SPAM-LOW: Re: Function/method returning list of chars in string?

Terry Reedy tjreedy at udel.edu
Wed Jun 10 15:31:32 EDT 2009


Carl Banks wrote:

>> Sometimes alternate constructors are needed when there is more than one
>> possible way to create an instance from a given input.  In the case of
>> str(iterable), one could want either a string representing the iterable
>> itself, just as with non-iterables, or a string representing the
>> concatenated contents of the iterable.  Str.join implements the second
>> choice, with an added string parameter to allow a constant string to be
>> interpolated between the joined items.
> 
> But then how do you rationalize str.split(), which is a method of str
> but a constructor of list?

Str.join takes any iterable of strings and constructs a string.  Only 
str knows how to do that, though it could have a built-in that called a 
hypothetical .__join__ method.  However, Python started with just one 
string type and there does not seem much use for joining an indefinite 
number of tuples or lists.  (In any case, there is no string equivalent 
of list.extend, which can be used for joining multiple lists.)

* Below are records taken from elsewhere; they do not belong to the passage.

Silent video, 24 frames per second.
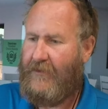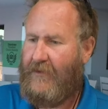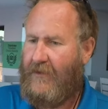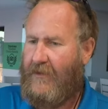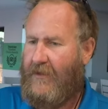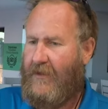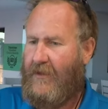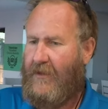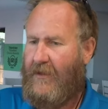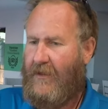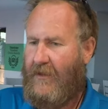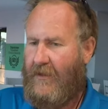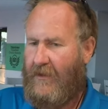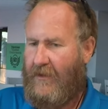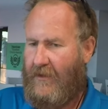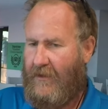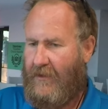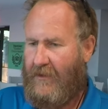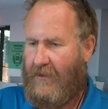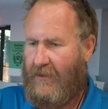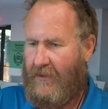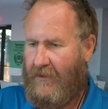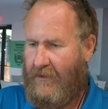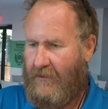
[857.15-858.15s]
Wow.
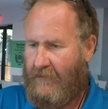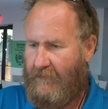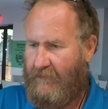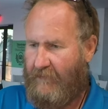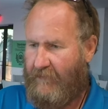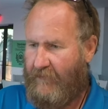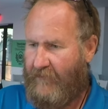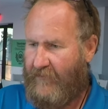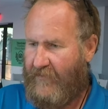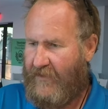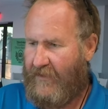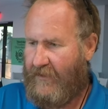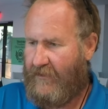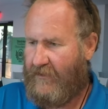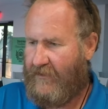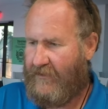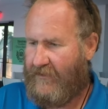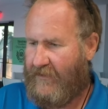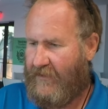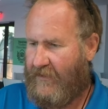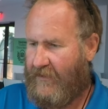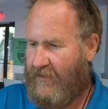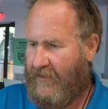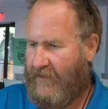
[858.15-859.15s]
Um, there
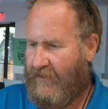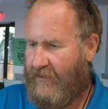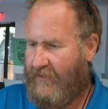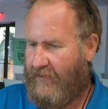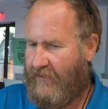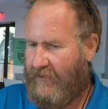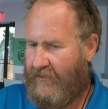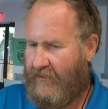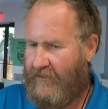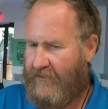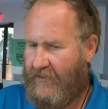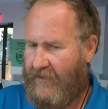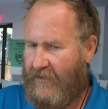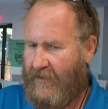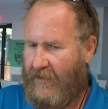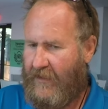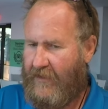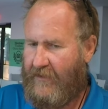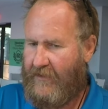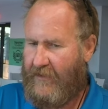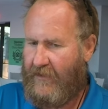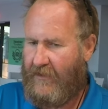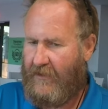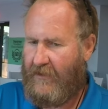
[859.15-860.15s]
is a there's a guy
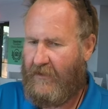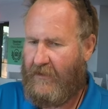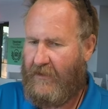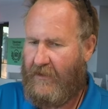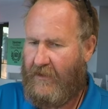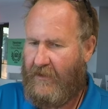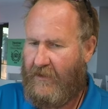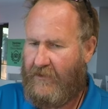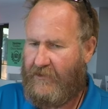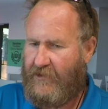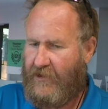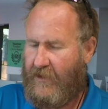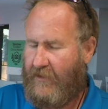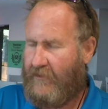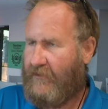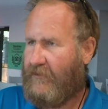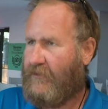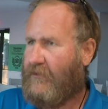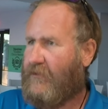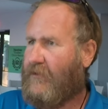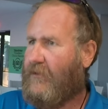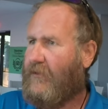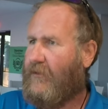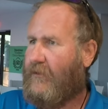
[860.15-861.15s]
there, uh,
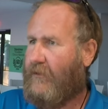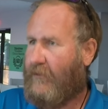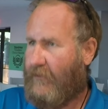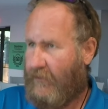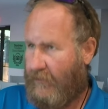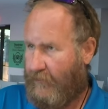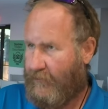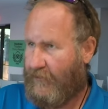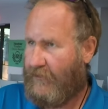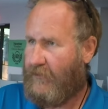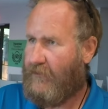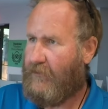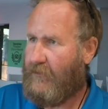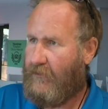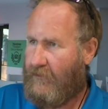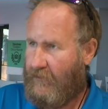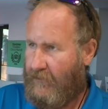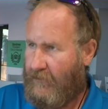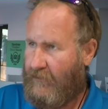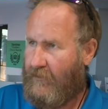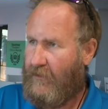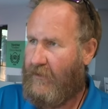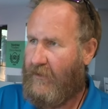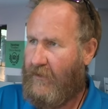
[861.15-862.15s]
Chandler Cooper.
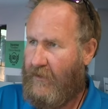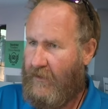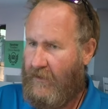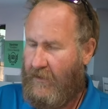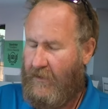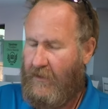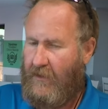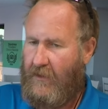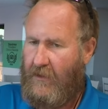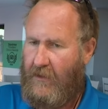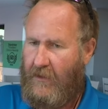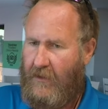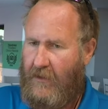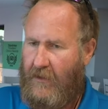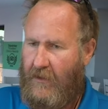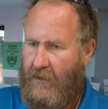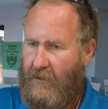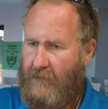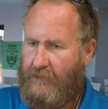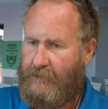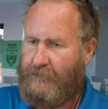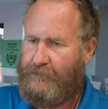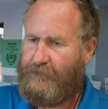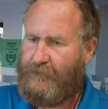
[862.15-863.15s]
Mm-hmm.
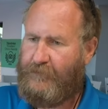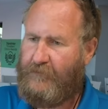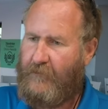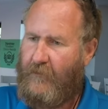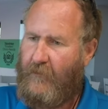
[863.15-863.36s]
Um,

Str.split only takes a string arg and splits it up.  Only str should 
know how to split a string. That it returns the pieces as a list is a 
historical artifact.  I could have returned a tuple.  It could have been 
changed in 3.0 to return an iterater, like map and others were.  If 
Python were being designed today with iterators as a basic protocol, and 
without the baggage of back compatibility, I am fairly sure .split would 
return an iterator.

> Perhaps instead of worrying about symmetry all the time we should just
> accept the inevitability that things will always be asymmetric and
> impure from someone's perspective.  Terry's symmetry is Hendrik's
> asymmetry and vice versa. 

That was one of my implied points ;-).